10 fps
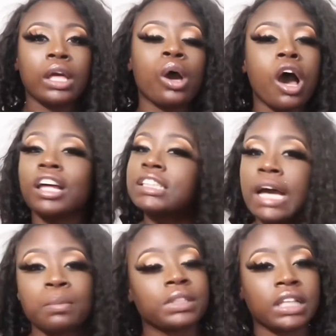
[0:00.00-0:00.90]
all
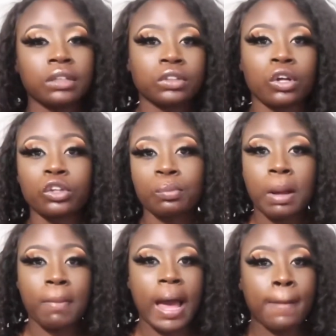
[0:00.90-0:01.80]
types of things going through my
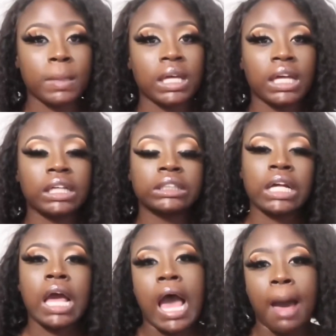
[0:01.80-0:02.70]
mind, because
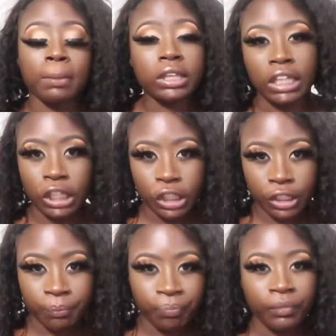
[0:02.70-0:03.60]
I'm a
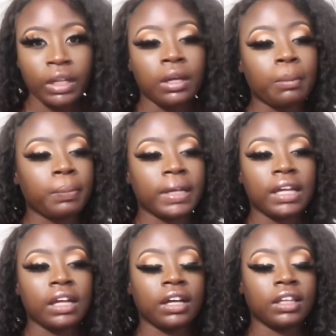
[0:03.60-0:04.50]
thinker.
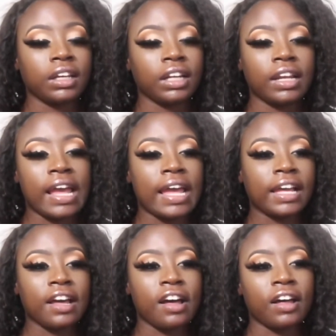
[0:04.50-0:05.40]
But other than that,
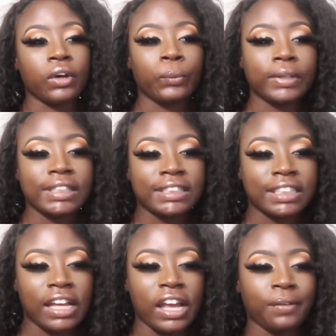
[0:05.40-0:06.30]
y'all,
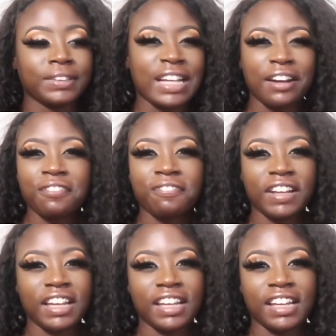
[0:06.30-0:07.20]
it was kind of
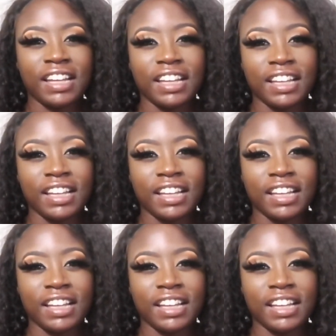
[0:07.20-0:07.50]
fun.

Brief: Retype all the records shown above, character for character. Omit every picture.

Exercise answer:
10 fps
[0:00.00-0:00.90]
all
[0:00.90-0:01.80]
types of things going through my
[0:01.80-0:02.70]
mind, because
[0:02.70-0:03.60]
I'm a
[0:03.60-0:04.50]
thinker.
[0:04.50-0:05.40]
But other than that,
[0:05.40-0:06.30]
y'all,
[0:06.30-0:07.20]
it was kind of
[0:07.20-0:07.50]
fun.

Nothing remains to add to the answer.